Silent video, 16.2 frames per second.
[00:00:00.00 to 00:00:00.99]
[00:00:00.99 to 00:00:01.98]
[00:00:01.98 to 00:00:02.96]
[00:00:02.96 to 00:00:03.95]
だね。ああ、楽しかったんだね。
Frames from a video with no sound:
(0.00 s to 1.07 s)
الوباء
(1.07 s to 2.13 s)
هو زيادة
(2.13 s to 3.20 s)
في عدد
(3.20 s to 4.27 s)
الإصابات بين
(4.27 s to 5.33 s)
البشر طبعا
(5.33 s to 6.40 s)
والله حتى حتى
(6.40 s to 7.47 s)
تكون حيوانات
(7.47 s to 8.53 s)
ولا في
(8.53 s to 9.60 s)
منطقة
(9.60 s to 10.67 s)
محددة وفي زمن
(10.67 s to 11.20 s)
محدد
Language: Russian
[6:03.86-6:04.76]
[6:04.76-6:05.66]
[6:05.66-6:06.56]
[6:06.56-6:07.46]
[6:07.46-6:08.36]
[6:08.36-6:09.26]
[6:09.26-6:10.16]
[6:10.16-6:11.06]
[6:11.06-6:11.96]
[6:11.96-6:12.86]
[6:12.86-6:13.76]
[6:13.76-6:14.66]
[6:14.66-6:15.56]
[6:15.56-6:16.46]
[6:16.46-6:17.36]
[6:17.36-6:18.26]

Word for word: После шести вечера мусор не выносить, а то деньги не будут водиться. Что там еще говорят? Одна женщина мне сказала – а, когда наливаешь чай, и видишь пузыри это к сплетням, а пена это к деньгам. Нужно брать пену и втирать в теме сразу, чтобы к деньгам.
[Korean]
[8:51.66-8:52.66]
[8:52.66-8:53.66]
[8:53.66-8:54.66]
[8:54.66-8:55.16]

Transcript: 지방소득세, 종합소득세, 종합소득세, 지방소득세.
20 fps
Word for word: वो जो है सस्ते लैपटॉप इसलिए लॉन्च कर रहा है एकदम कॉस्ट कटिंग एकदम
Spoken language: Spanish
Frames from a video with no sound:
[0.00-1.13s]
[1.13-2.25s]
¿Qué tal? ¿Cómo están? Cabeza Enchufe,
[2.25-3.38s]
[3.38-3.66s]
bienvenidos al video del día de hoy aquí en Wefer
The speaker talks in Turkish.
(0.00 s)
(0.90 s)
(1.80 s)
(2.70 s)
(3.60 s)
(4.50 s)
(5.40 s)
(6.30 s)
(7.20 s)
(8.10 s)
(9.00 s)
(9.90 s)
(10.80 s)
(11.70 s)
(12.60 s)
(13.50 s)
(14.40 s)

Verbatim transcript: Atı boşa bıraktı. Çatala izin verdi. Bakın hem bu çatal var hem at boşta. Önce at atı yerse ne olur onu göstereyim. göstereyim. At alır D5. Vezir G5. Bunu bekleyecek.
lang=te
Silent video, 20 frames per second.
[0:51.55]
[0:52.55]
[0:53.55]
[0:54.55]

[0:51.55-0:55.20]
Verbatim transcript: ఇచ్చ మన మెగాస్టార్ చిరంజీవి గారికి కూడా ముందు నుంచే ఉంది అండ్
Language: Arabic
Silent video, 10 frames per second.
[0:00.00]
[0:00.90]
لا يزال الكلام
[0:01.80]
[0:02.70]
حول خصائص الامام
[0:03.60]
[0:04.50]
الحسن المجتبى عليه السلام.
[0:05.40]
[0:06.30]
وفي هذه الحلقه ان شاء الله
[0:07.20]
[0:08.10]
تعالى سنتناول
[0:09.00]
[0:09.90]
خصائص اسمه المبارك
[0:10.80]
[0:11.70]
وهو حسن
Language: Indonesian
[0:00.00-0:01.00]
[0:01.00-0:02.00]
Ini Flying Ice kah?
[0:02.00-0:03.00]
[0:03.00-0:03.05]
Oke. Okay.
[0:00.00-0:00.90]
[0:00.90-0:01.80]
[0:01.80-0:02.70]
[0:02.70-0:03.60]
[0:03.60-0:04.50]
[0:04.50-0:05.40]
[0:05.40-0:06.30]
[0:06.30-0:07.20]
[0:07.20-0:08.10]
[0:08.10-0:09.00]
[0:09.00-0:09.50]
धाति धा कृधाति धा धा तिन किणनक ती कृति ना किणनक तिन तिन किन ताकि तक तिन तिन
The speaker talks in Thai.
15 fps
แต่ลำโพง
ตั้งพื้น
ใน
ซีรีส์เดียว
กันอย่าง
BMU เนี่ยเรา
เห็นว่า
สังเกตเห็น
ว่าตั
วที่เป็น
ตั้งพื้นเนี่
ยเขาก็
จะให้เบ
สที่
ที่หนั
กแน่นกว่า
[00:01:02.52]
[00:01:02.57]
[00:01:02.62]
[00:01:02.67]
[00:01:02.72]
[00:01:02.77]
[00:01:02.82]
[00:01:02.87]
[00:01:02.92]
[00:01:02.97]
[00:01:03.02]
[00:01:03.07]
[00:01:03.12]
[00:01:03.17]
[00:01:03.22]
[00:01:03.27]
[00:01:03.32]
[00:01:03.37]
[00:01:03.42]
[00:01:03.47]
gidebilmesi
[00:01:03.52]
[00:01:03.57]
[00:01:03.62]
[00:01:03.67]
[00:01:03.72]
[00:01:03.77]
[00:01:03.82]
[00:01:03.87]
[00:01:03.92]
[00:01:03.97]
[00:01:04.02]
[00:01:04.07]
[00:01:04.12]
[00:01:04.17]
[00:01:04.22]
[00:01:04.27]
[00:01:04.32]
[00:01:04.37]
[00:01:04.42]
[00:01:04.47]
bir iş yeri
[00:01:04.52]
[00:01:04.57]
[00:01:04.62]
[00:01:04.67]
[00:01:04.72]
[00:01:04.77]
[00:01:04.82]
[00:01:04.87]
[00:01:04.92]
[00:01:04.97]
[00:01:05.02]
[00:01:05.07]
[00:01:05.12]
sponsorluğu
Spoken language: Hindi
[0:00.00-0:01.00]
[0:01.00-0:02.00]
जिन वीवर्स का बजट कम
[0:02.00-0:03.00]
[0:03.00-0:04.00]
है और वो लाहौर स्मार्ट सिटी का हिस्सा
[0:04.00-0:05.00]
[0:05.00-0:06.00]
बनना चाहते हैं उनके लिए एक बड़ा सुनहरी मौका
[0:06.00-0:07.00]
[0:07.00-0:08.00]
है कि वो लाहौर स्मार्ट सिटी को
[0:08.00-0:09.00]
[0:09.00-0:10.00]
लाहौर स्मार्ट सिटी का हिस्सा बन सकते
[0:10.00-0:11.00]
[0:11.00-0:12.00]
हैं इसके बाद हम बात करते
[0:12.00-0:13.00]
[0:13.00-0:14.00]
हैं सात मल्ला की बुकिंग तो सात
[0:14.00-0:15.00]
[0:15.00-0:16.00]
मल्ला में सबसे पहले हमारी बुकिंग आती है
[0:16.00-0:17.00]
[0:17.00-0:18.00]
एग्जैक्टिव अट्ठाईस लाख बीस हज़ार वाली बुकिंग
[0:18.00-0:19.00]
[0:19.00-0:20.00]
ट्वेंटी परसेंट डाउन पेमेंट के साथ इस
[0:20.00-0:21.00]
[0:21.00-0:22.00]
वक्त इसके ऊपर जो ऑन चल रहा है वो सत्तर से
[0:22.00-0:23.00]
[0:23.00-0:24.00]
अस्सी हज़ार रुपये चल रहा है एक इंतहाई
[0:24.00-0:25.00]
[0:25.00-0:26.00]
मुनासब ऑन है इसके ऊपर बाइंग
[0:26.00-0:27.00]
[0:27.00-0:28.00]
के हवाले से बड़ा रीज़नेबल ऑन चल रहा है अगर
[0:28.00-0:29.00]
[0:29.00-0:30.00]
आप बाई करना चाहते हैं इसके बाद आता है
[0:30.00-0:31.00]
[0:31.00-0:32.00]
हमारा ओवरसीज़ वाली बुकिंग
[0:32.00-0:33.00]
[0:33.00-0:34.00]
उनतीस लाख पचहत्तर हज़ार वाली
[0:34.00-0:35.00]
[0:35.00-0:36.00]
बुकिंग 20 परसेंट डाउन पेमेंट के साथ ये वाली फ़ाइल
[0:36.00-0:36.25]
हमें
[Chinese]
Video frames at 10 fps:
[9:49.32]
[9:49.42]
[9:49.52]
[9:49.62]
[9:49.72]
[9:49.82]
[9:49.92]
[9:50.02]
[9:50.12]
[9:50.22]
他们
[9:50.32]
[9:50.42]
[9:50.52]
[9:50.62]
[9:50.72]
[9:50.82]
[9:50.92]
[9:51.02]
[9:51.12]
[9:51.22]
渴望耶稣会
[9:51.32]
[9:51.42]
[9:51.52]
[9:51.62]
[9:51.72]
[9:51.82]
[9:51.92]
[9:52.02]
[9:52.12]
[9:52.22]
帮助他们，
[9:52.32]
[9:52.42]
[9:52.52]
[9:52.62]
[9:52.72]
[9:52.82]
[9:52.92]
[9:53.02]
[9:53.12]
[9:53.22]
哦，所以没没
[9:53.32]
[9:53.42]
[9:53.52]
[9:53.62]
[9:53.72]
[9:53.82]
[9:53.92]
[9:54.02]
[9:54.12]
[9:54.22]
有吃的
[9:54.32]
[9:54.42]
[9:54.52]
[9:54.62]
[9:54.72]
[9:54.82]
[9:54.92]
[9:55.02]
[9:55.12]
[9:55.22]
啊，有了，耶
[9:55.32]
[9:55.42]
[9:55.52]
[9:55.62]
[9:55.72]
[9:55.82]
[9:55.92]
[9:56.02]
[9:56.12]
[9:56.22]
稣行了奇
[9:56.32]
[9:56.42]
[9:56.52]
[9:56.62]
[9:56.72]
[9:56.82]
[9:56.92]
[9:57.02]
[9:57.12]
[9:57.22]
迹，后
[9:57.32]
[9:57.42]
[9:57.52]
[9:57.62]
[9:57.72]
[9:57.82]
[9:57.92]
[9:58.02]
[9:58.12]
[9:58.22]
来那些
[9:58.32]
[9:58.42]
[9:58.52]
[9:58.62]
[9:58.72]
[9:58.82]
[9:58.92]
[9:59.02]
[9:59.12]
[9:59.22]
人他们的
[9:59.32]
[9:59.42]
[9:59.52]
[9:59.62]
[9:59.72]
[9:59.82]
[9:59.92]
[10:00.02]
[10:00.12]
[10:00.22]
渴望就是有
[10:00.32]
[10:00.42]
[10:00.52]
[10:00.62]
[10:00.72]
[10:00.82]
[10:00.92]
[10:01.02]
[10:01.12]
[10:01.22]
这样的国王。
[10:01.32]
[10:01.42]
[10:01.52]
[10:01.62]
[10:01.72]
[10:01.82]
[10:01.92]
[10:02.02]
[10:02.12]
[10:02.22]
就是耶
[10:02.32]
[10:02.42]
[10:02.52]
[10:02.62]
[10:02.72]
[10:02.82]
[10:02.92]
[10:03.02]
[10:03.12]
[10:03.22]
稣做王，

▬▬▬

INSTRUCTIONS FOR THE TASK: Lines with "speaker" in the listing above: count them and give the total, nothing else.

ANSWER TO THE EXERCISE: 2